Segment Start: Record excerpts

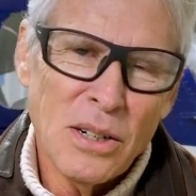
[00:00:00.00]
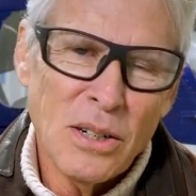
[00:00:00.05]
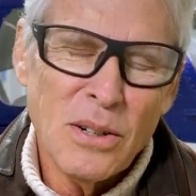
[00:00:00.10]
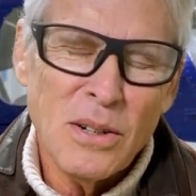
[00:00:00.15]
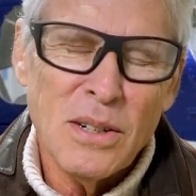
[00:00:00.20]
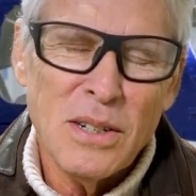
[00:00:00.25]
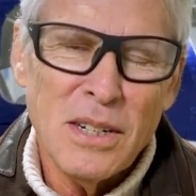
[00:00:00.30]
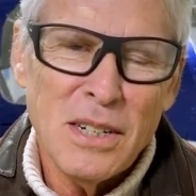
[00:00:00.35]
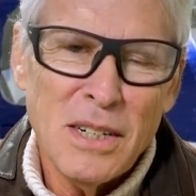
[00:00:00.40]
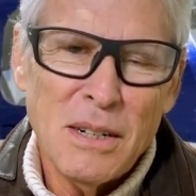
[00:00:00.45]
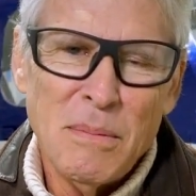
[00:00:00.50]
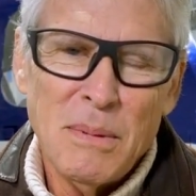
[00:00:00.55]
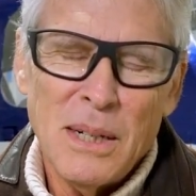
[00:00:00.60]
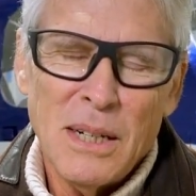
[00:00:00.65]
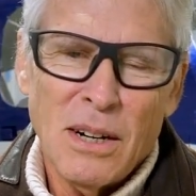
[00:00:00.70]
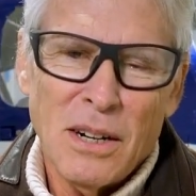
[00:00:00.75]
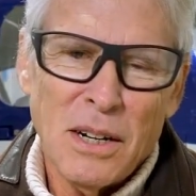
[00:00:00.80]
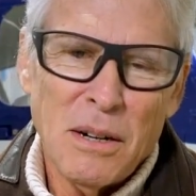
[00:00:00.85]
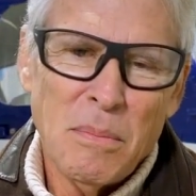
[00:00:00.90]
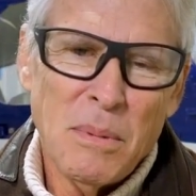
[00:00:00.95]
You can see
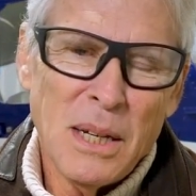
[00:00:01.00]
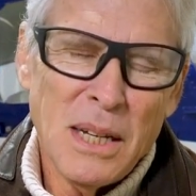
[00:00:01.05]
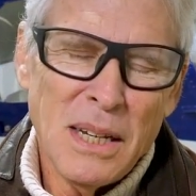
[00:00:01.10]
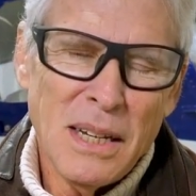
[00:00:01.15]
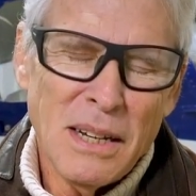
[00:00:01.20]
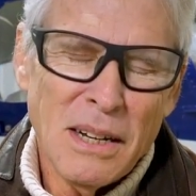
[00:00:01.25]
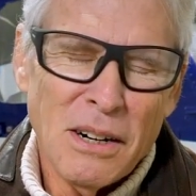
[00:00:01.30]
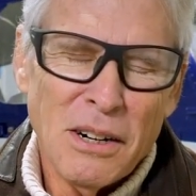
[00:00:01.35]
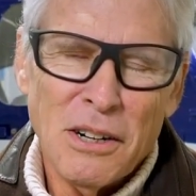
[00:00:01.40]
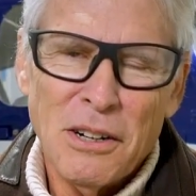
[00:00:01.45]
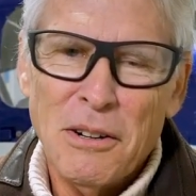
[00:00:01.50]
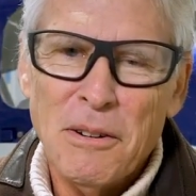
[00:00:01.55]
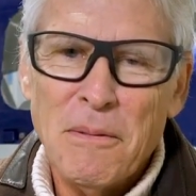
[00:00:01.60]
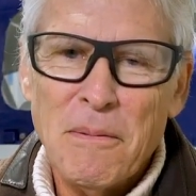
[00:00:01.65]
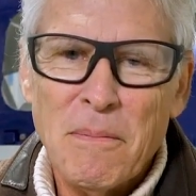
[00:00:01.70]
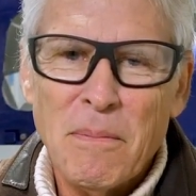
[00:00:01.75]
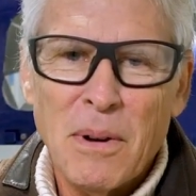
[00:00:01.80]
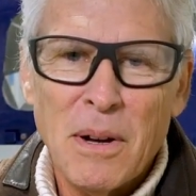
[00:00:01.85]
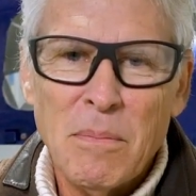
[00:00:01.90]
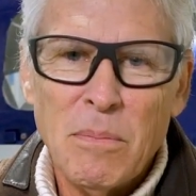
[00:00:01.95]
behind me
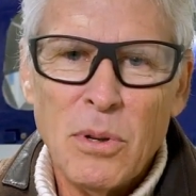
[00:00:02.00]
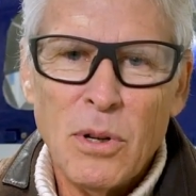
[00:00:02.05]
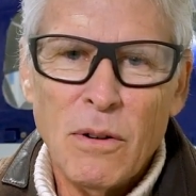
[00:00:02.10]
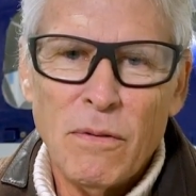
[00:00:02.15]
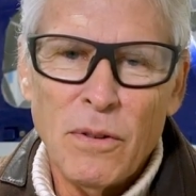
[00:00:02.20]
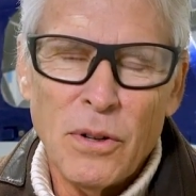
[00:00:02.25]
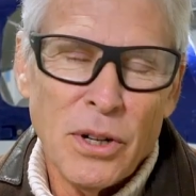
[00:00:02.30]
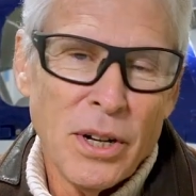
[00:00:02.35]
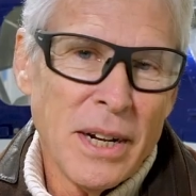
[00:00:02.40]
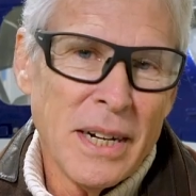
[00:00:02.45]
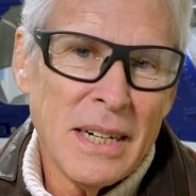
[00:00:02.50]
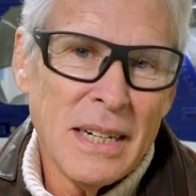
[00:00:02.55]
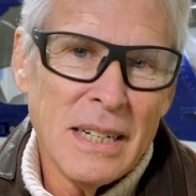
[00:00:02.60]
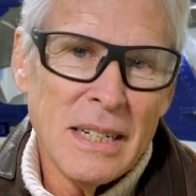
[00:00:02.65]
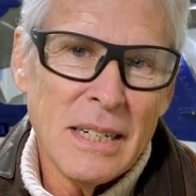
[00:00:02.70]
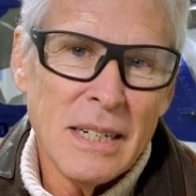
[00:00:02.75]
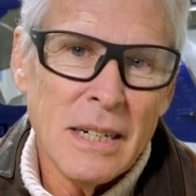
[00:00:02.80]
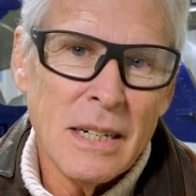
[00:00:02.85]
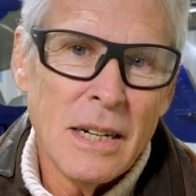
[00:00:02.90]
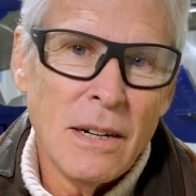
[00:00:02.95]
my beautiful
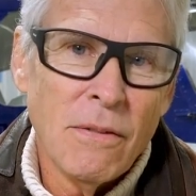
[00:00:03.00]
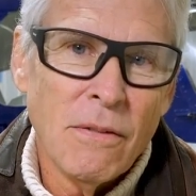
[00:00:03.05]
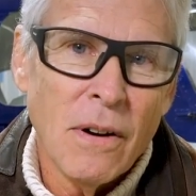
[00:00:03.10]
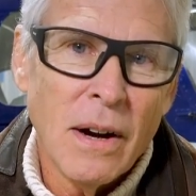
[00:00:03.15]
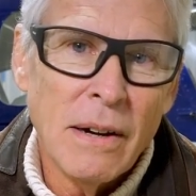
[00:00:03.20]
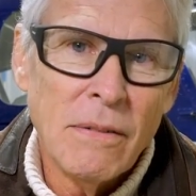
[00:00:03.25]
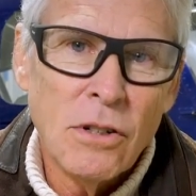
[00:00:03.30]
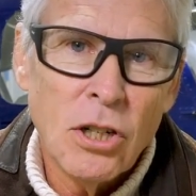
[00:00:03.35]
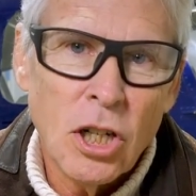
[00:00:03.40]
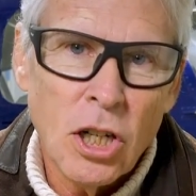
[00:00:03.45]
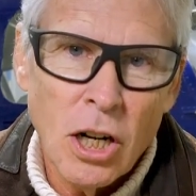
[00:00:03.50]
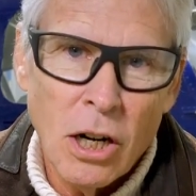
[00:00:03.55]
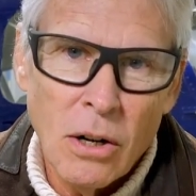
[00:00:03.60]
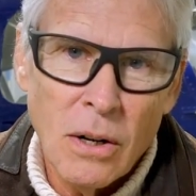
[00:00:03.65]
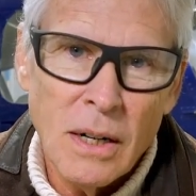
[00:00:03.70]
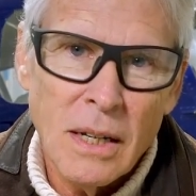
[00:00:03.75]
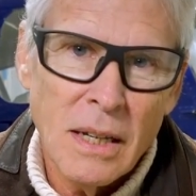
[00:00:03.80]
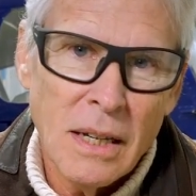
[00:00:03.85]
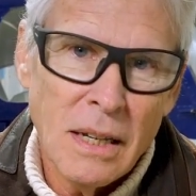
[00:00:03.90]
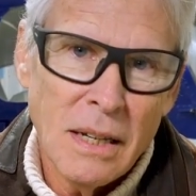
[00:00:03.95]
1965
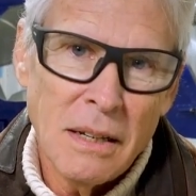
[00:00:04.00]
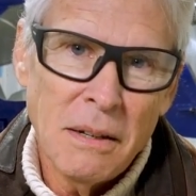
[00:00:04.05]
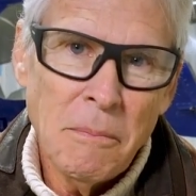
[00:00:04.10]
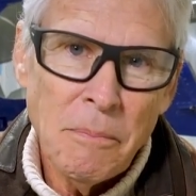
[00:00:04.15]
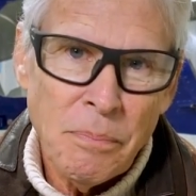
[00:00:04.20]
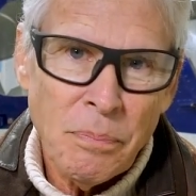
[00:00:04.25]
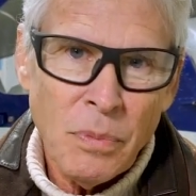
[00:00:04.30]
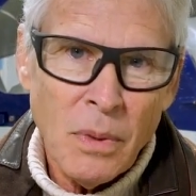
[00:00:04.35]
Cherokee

Segment End: Record excerpts
Segment Start: Record excerpts

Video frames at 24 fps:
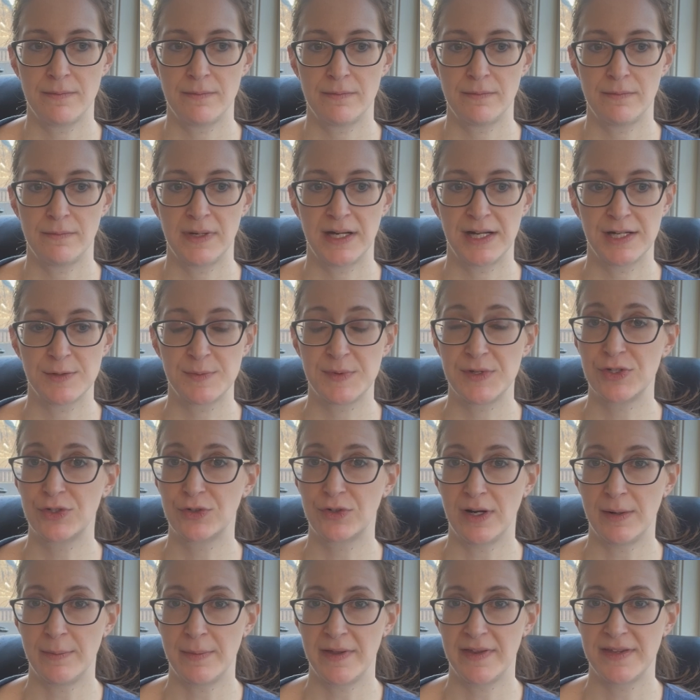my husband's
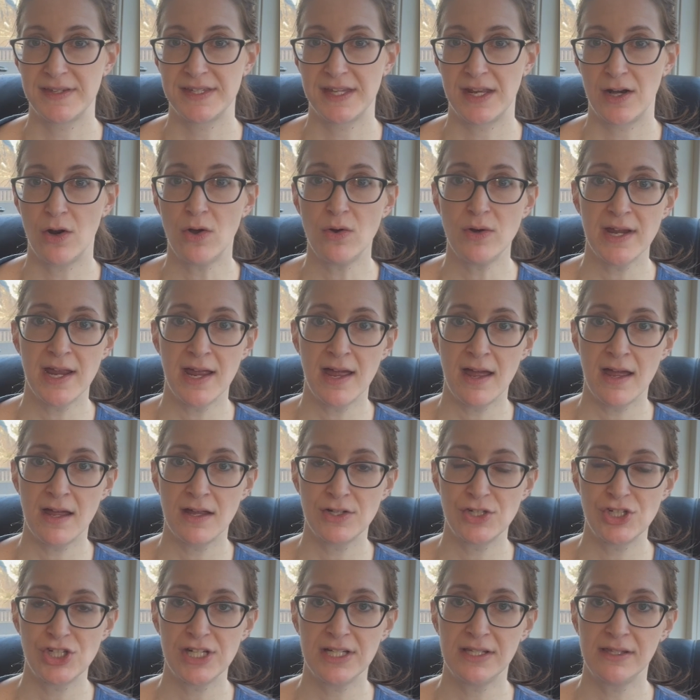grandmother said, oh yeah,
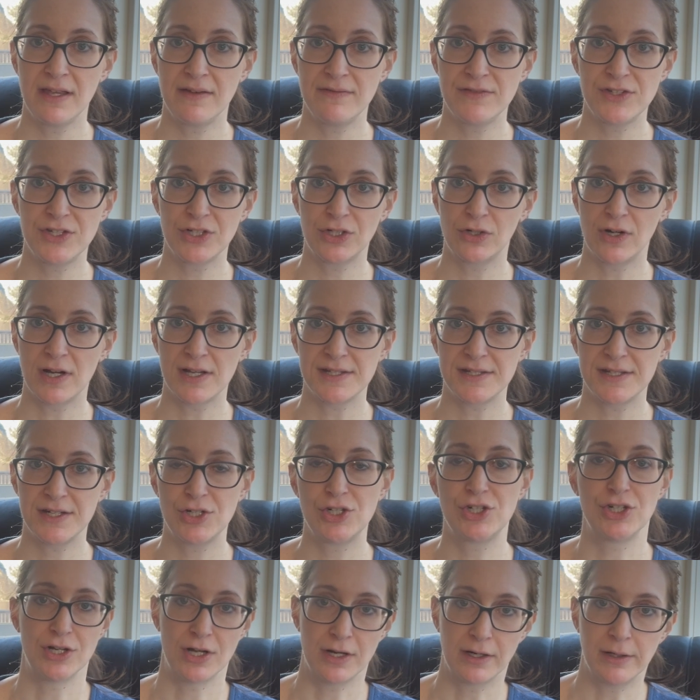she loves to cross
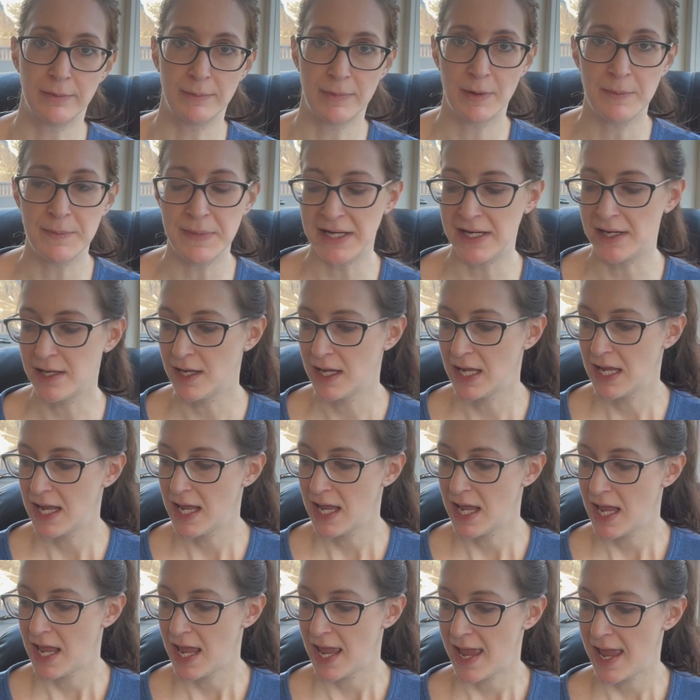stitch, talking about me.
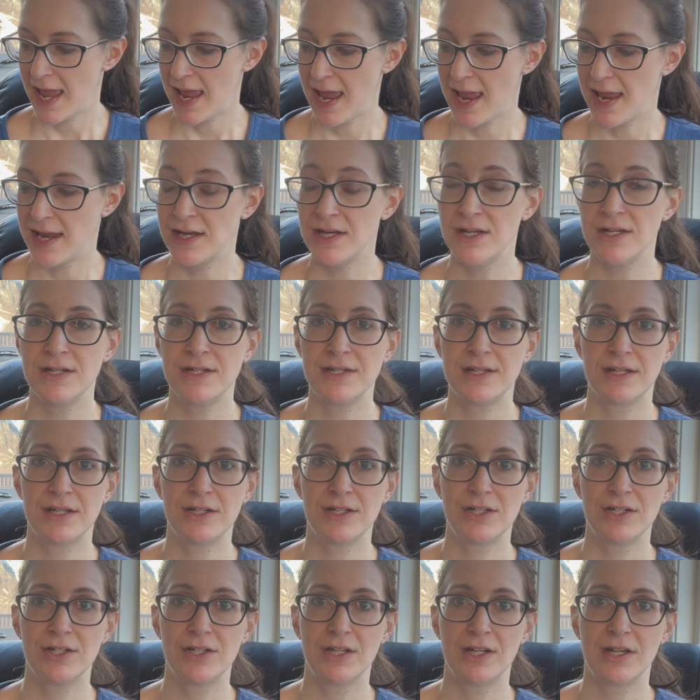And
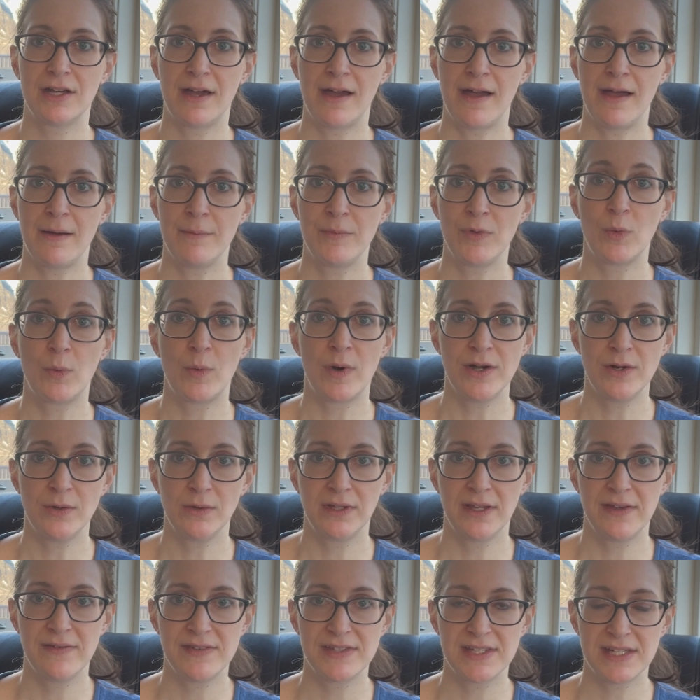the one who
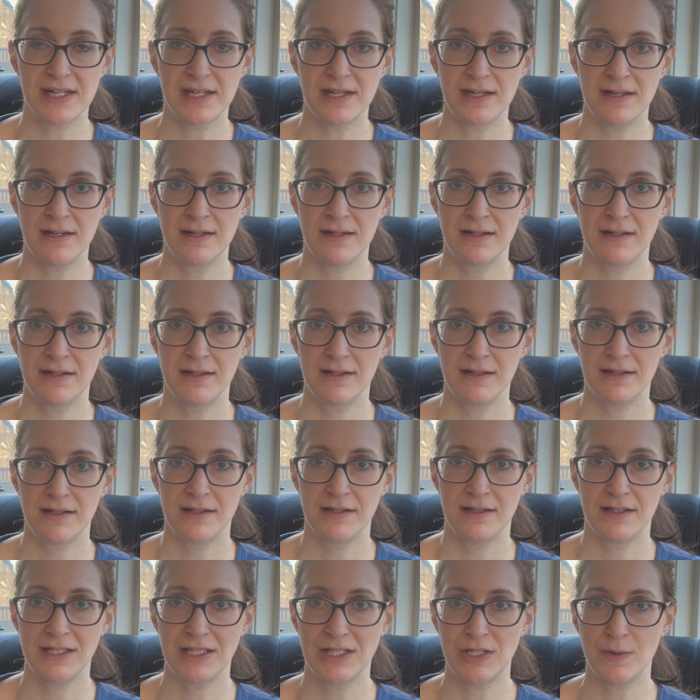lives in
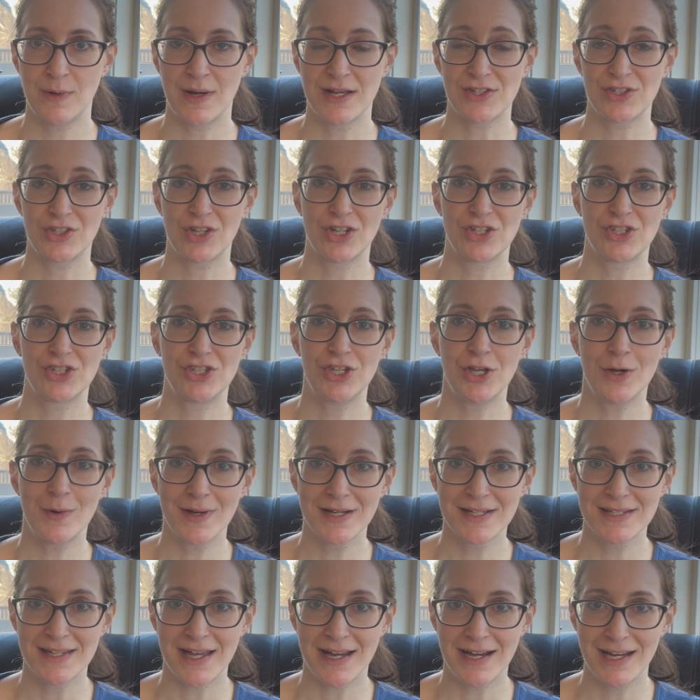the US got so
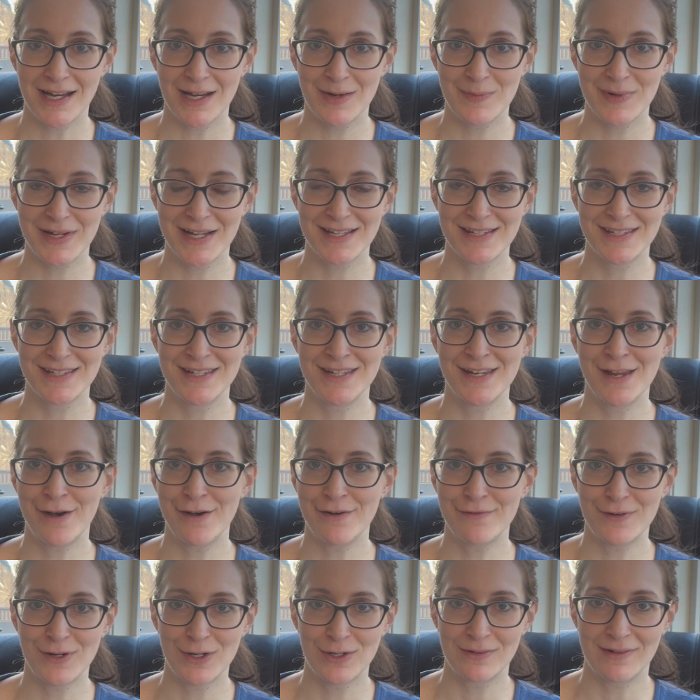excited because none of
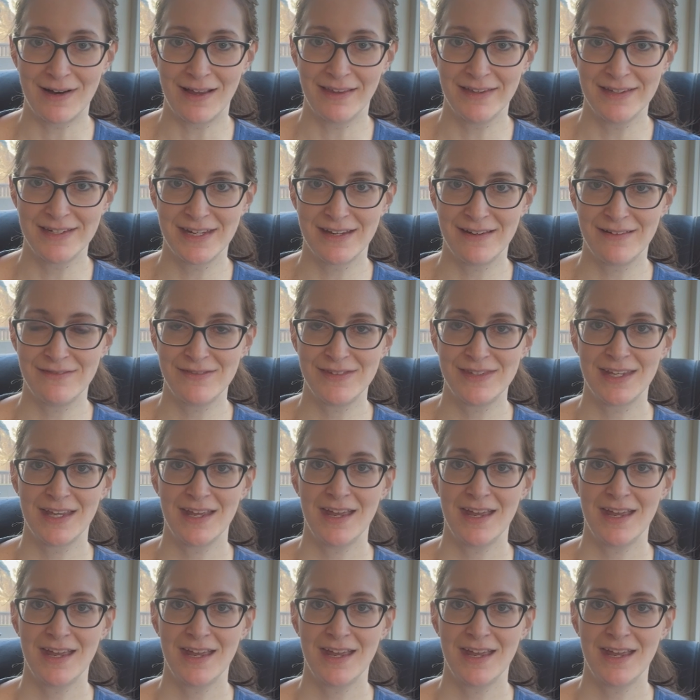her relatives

Segment End: Record excerpts

▶ Task to complete
Starting at the line that contains "[00:00:00.40]" and ending at the line that contains "[00:00:02.55]", transcribe the material above exactly, excluding pictures.

▶ Result for this task
[00:00:00.40]
[00:00:00.45]
[00:00:00.50]
[00:00:00.55]
[00:00:00.60]
[00:00:00.65]
[00:00:00.70]
[00:00:00.75]
[00:00:00.80]
[00:00:00.85]
[00:00:00.90]
[00:00:00.95]
You can see
[00:00:01.00]
[00:00:01.05]
[00:00:01.10]
[00:00:01.15]
[00:00:01.20]
[00:00:01.25]
[00:00:01.30]
[00:00:01.35]
[00:00:01.40]
[00:00:01.45]
[00:00:01.50]
[00:00:01.55]
[00:00:01.60]
[00:00:01.65]
[00:00:01.70]
[00:00:01.75]
[00:00:01.80]
[00:00:01.85]
[00:00:01.90]
[00:00:01.95]
behind me
[00:00:02.00]
[00:00:02.05]
[00:00:02.10]
[00:00:02.15]
[00:00:02.20]
[00:00:02.25]
[00:00:02.30]
[00:00:02.35]
[00:00:02.40]
[00:00:02.45]
[00:00:02.50]
[00:00:02.55]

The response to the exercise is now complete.